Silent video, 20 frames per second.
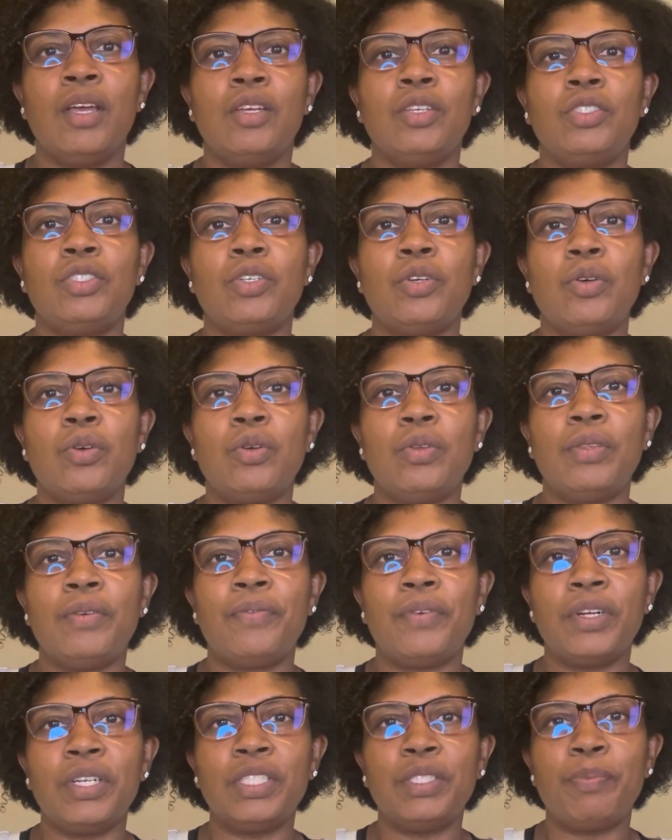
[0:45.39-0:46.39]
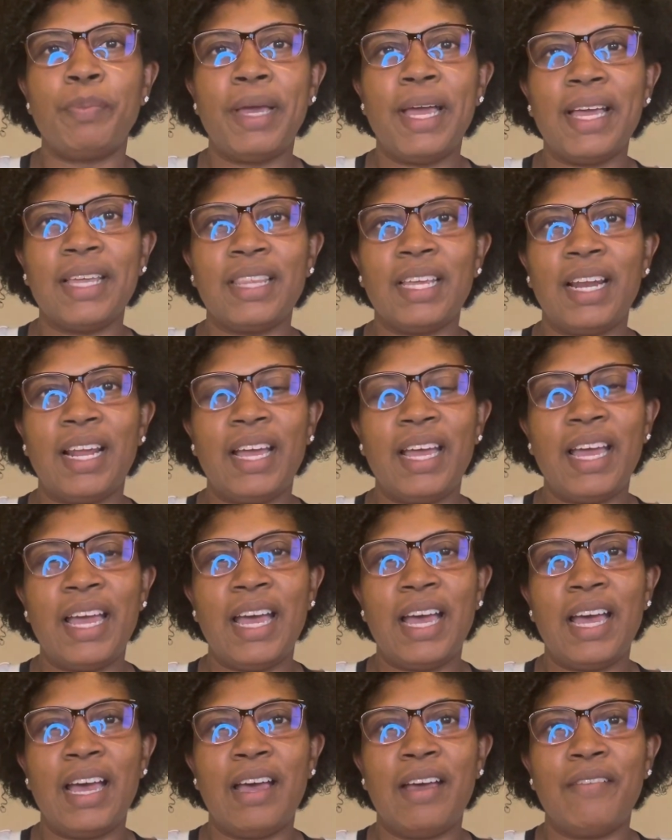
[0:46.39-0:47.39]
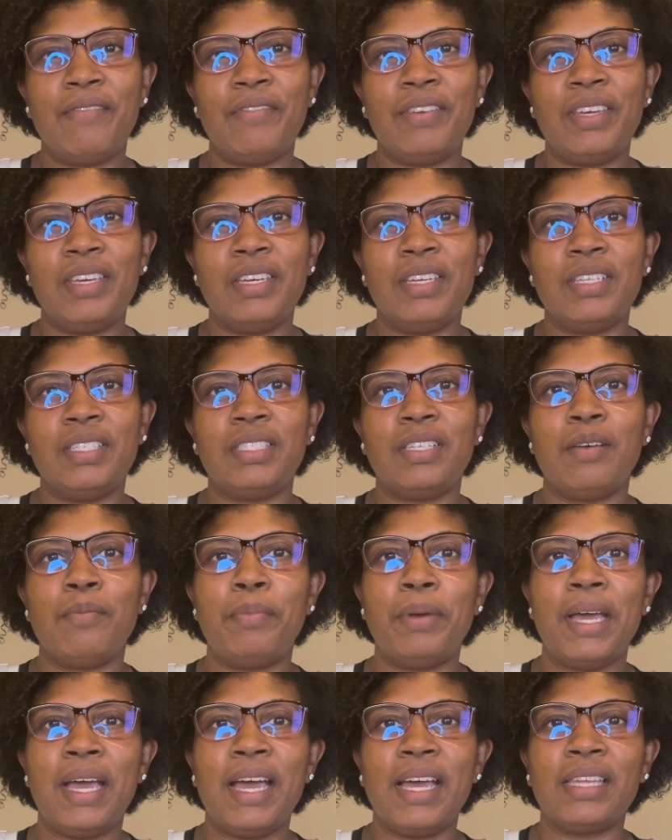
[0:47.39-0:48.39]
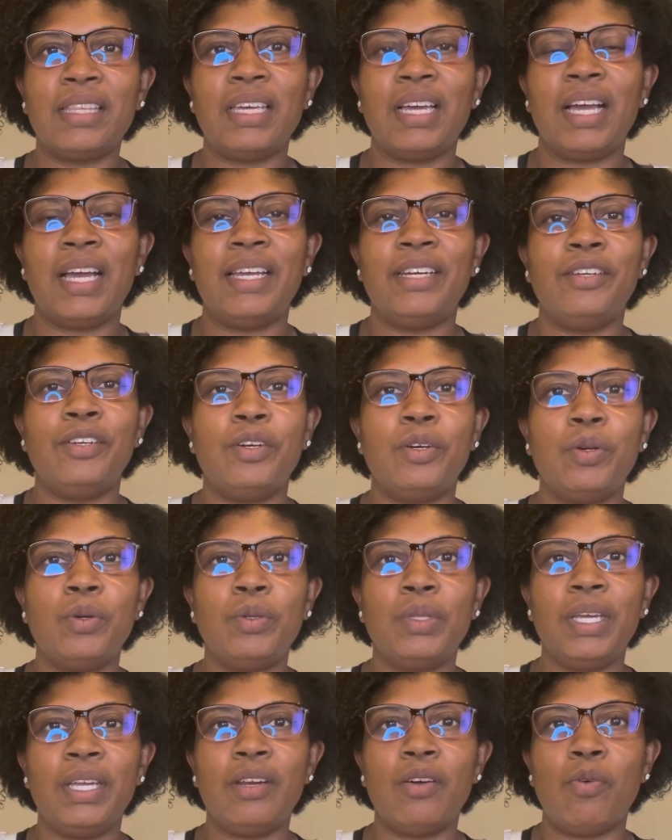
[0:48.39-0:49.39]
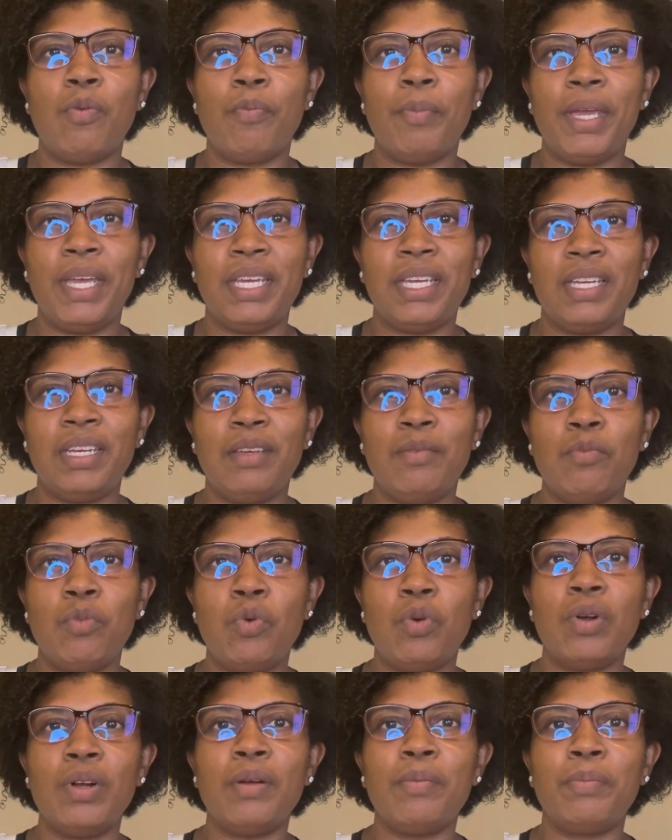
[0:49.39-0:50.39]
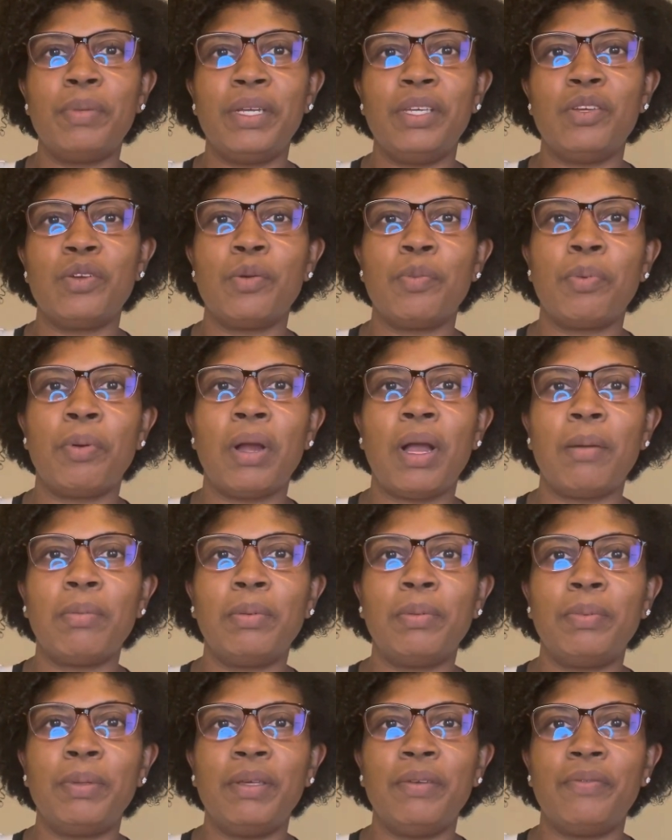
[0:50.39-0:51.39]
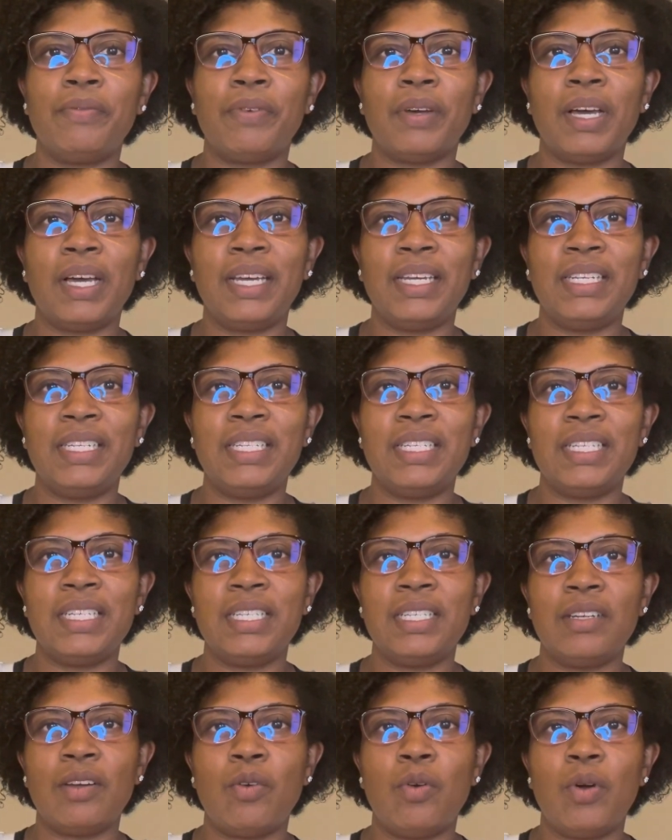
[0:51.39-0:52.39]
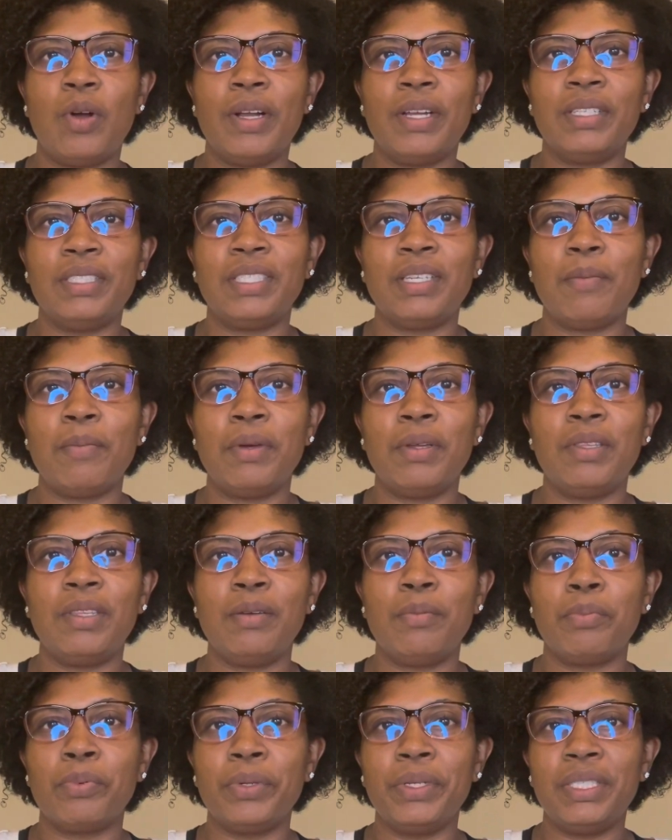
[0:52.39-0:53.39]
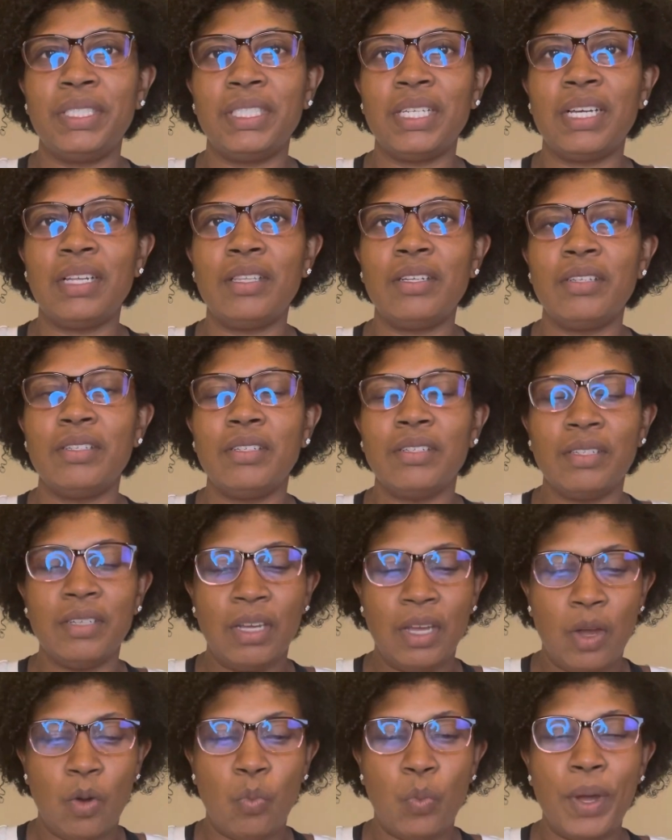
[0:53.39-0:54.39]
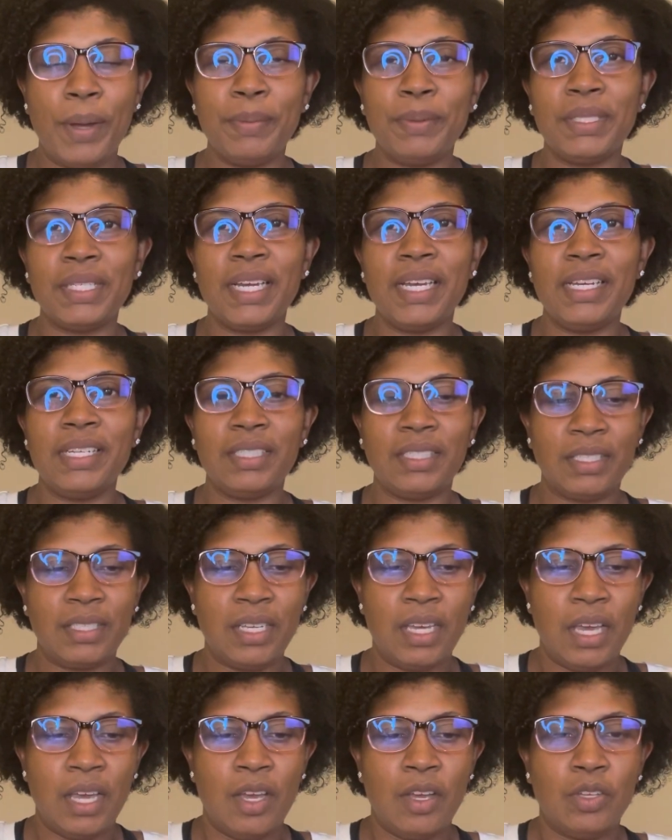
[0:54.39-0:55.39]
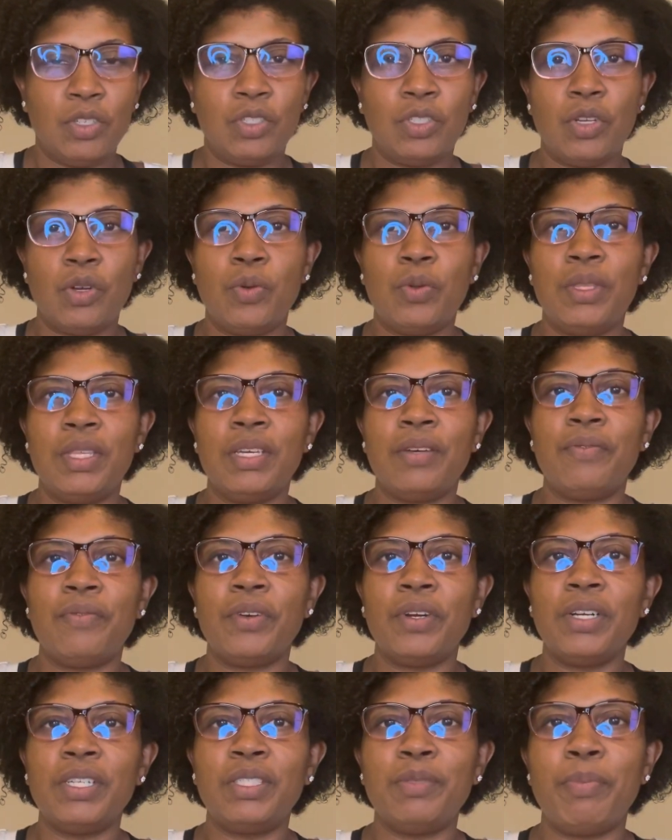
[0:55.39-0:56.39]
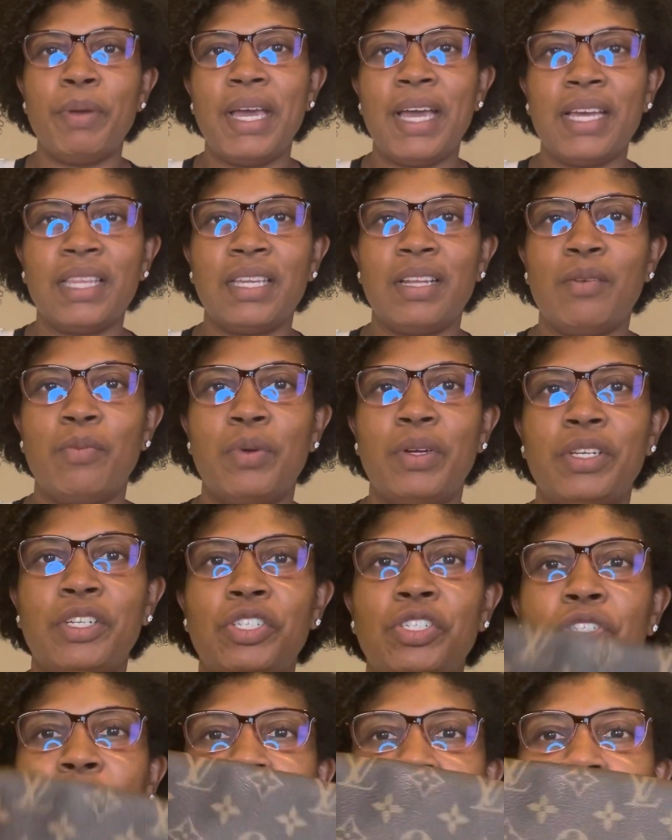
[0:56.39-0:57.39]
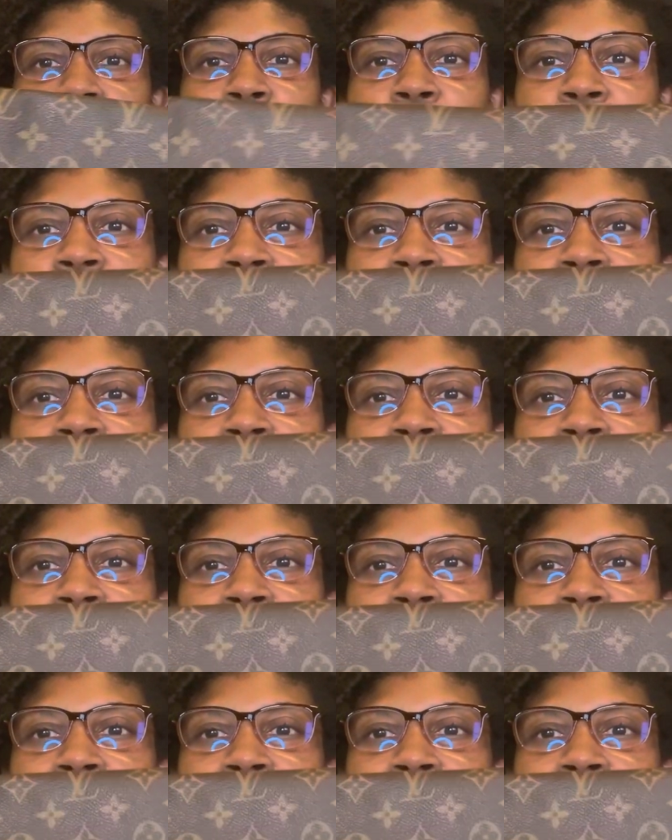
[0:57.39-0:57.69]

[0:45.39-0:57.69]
So the first bag that I have is a bag that I know they don't make anymore, but you could probably find it on some of the pre-seller websites. So the first bag that I want to show you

#####

_WHAT YOU NEED TO DO:_ Your answer must be the lines from the one containing "[0:54.39-0:55.39]" through the last line of the listing above, restated word for word, with no pictures.

_RESPONSE FOR THIS EXERCISE:_
[0:54.39-0:55.39]
[0:55.39-0:56.39]
[0:56.39-0:57.39]
[0:57.39-0:57.69]

[0:45.39-0:57.69]
So the first bag that I have is a bag that I know they don't make anymore, but you could probably find it on some of the pre-seller websites. So the first bag that I want to show you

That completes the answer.